Thrasher to make 43rd appearance in Nemadji's Bill Law Invitational
The Nemadji Golf Course will host the Bill Law Invitational Tournament this weekend, the tournament's 77th running. With the exception of a one-year hiatus during the World War II years, the tournament enjoys a long and consecutive history at Sup...
The Nemadji Golf Course will host the Bill Law Invitational Tournament this weekend, the tournament's 77th running. With the exception of a one-year hiatus during the World War II years, the tournament enjoys a long and consecutive history at Superior's Nemadji Golf Course.
Rick Thrasher, of Callawassie, S.C., will be in Superior to play in his 43 annual appearance at this tournament.
Several years ago, Thrasher addressed the Nemadji Men's Club and suggested that the tournament be referred to as the "Bill Law Invitational" in honor of his longtime friend and tournament director, Bill Law, who had been the tournament's director and head of the Nemadji Men's Club for many years. Law was also a dedicated and tireless advocate in the promotion of area golf.
The body of the Nemadji Men's Club agreed to the name change, and Thrasher provided a trophy suitable for posting the names of all past champions of the event since 1934, as well as room for champions of the future. The trophy is proudly displayed in the Nemadji clubhouse and serves as a reminder of the long and rich history of golf in Superior.
Thrasher has roots in the Superior area. As a graduate of the University of Wisconsin-Superior, Thrasher continued living and working in the region as a business developer.
"It's an honor to return each year to this tournament and meet with old friends and pay honor to Bill Law," Thrasher said.
Thrasher tees off at 8:45 a.m. on Saturday in the senior division. While never the winner of the championship flight, Thrasher has won the senior division for the past two years.
Other notables in the event include: Larry Cole and Brian Moores, both in the championship flight.

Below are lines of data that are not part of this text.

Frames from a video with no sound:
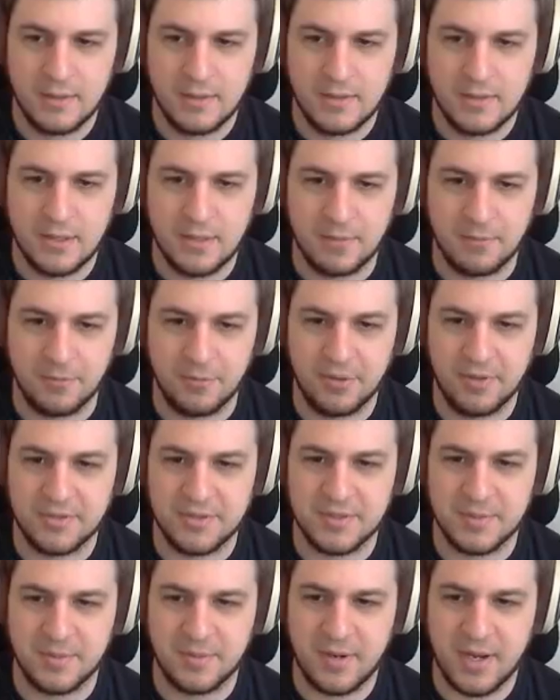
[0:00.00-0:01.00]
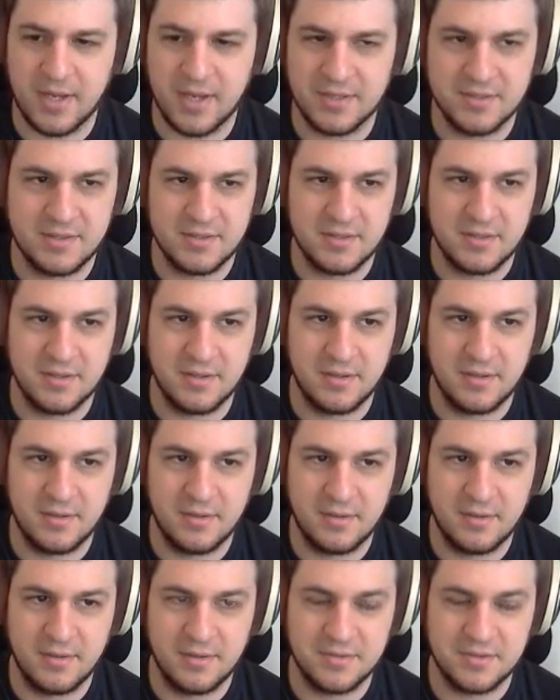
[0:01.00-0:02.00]
I'm really surprised.
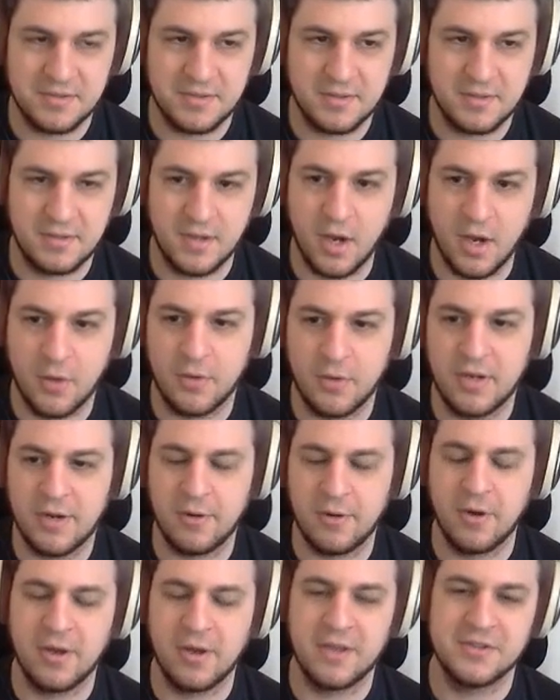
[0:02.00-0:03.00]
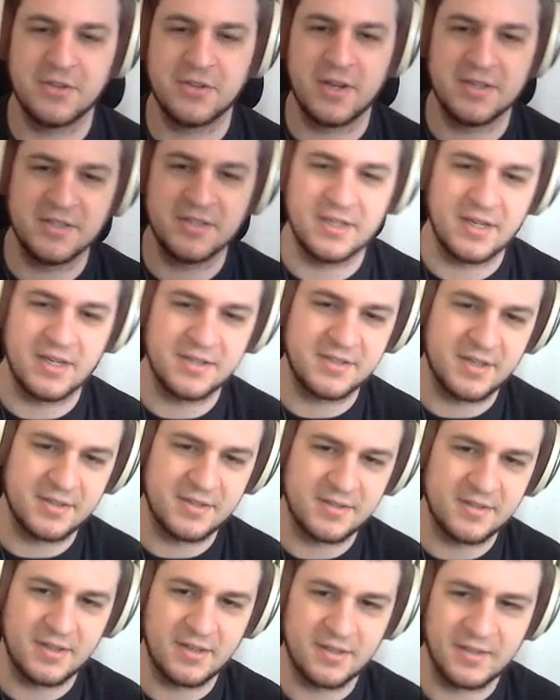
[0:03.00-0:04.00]
This. Oh no. Okay, so I see.
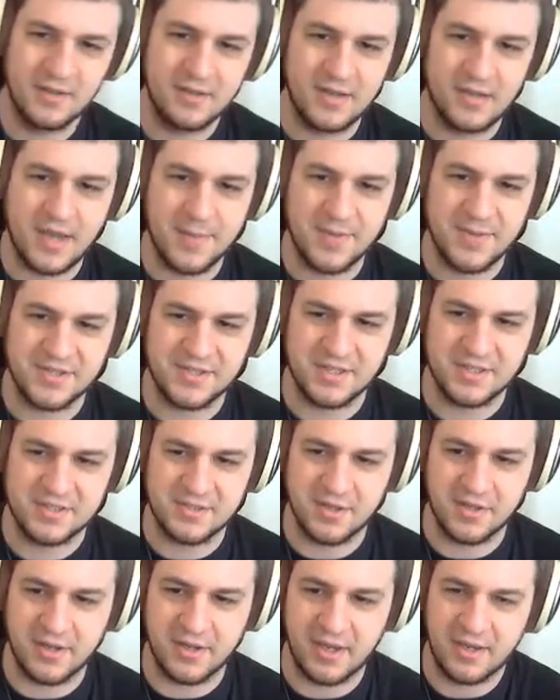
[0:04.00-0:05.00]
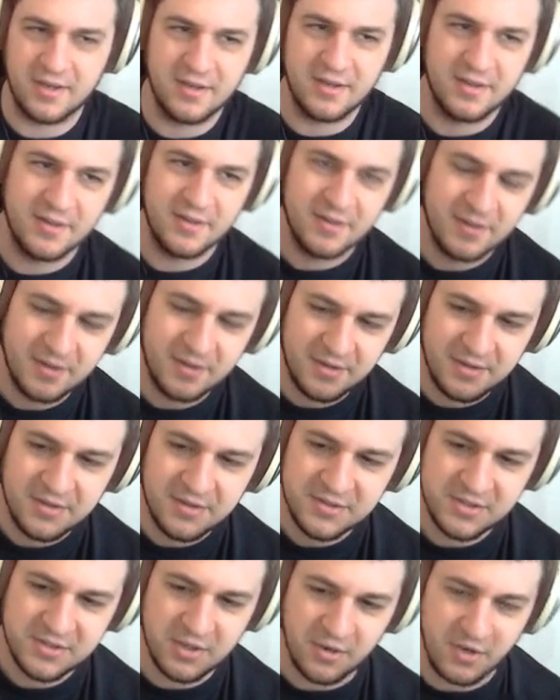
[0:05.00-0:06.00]
I missed this. Okay,
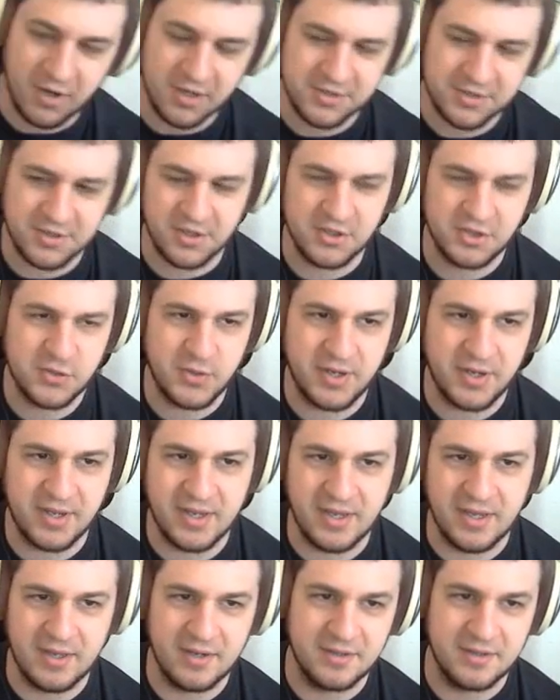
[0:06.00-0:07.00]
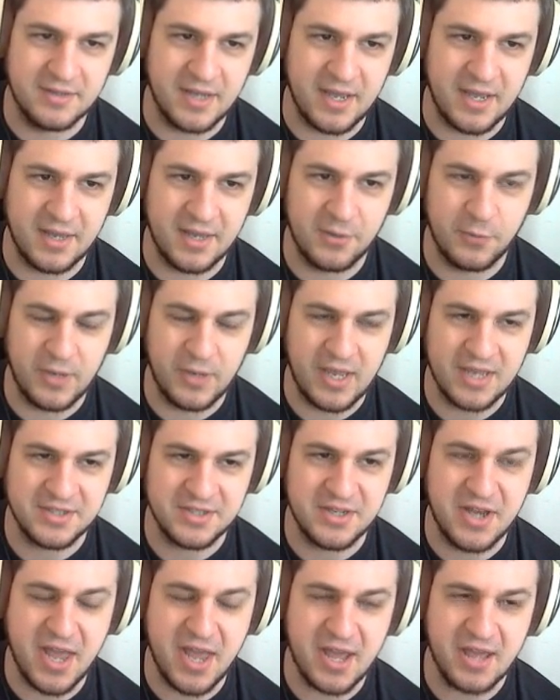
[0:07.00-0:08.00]
so on turn 28, Dan
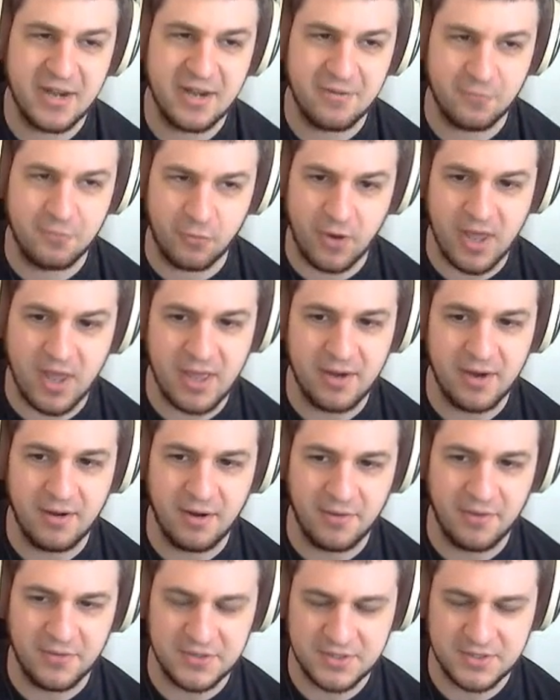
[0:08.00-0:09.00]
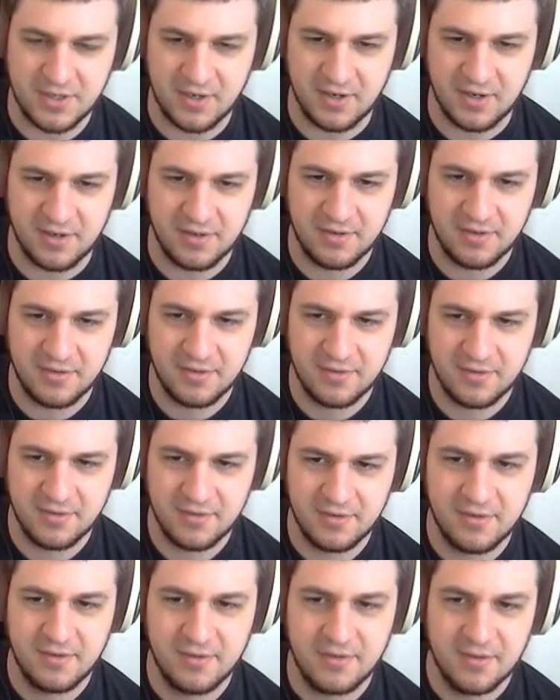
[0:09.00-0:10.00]
has negative red on this card,
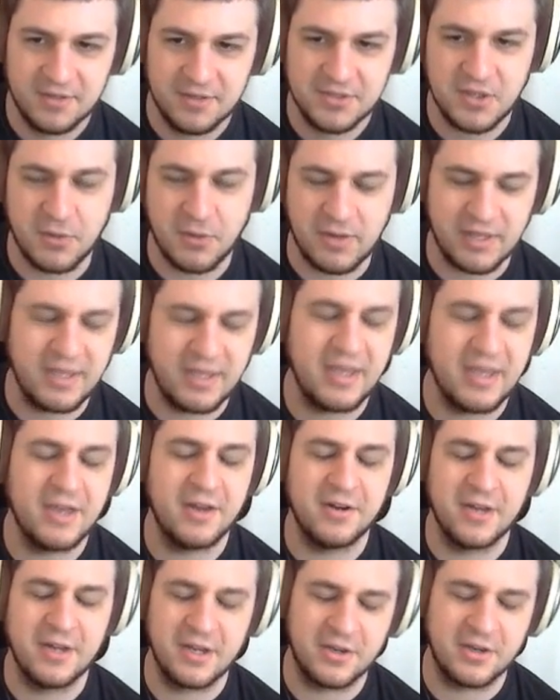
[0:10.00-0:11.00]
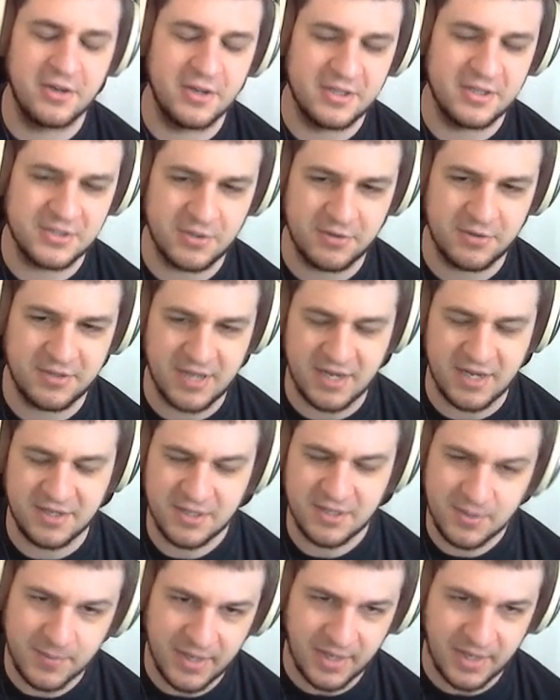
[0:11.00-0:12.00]
so it could. So Dan
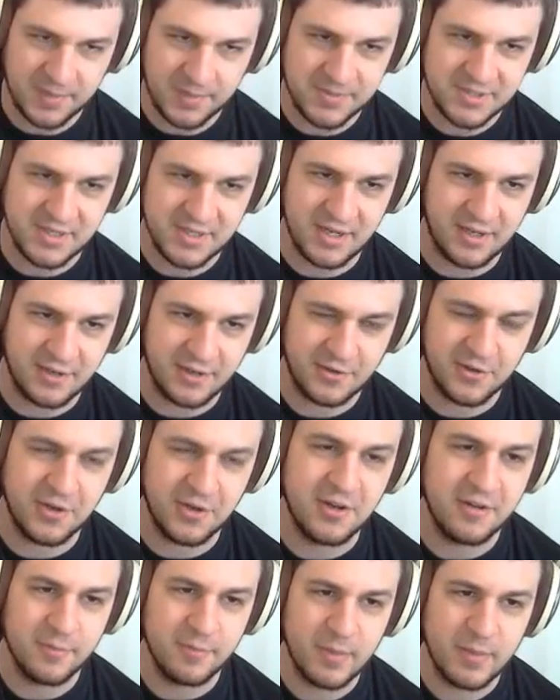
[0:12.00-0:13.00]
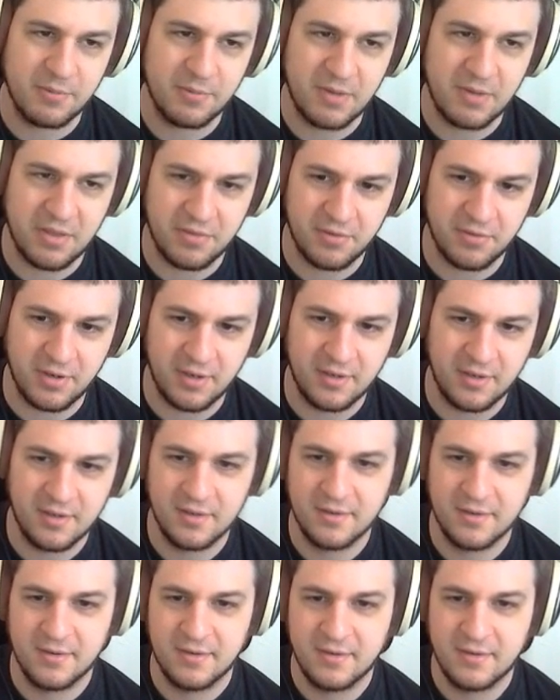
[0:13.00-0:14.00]
didn't make a mistake. It couldn't have been red 3.
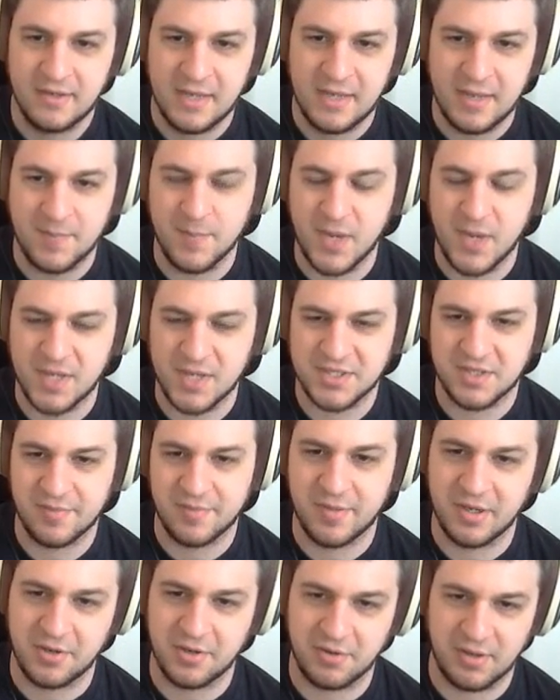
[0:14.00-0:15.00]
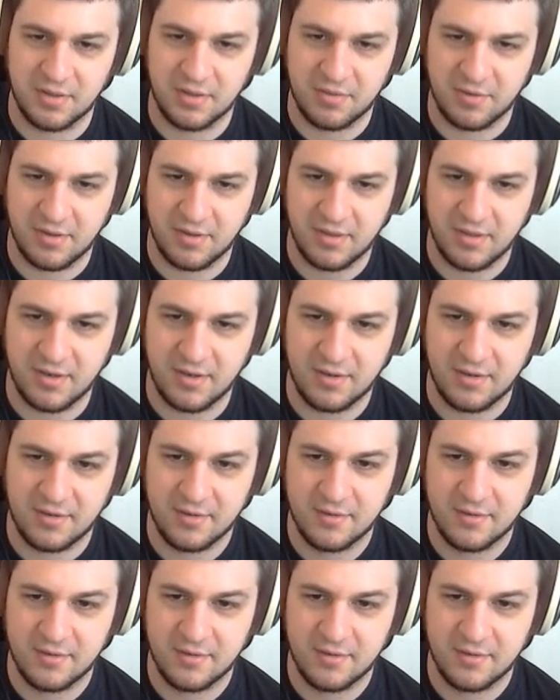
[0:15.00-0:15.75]
It must have been green 3 then.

Mark Carlson, PGA golf professional and Nemadji clubhouse manager, welcomes the public to watch the event Saturday and Sunday.
"We cordially invite the public to come to Nemadji and follow their favorite golfer," Carlson said. "We want the public to see the region's best amateur golfers. One of the most enjoyable ways to watch is to see the up-and-coming 'young guns' battle the course and the established golfers."
Steve Flagstad, course superintendent, said Nemadji is in great shape. With the addition of a new greens roller, the greens are fast. Measured at about 10 on the stimp meter, this weekend's falling humidity should boost the green speed to nearly 11.
"A lot of the fairways are like a carpet; the course should offer a good test to the golfers," Flagstad said.
Chuck Smith is the tournament director for the Black Bear Tournament held at Nemadji last week. He complimented the course saying: "The course was in great shape, in fact, it has never been in such good shape."
With moderating weekend temperatures, an event rich in local history and a course in shape rivaling tour conditions, Nemadji will play host to yet another historic golf event.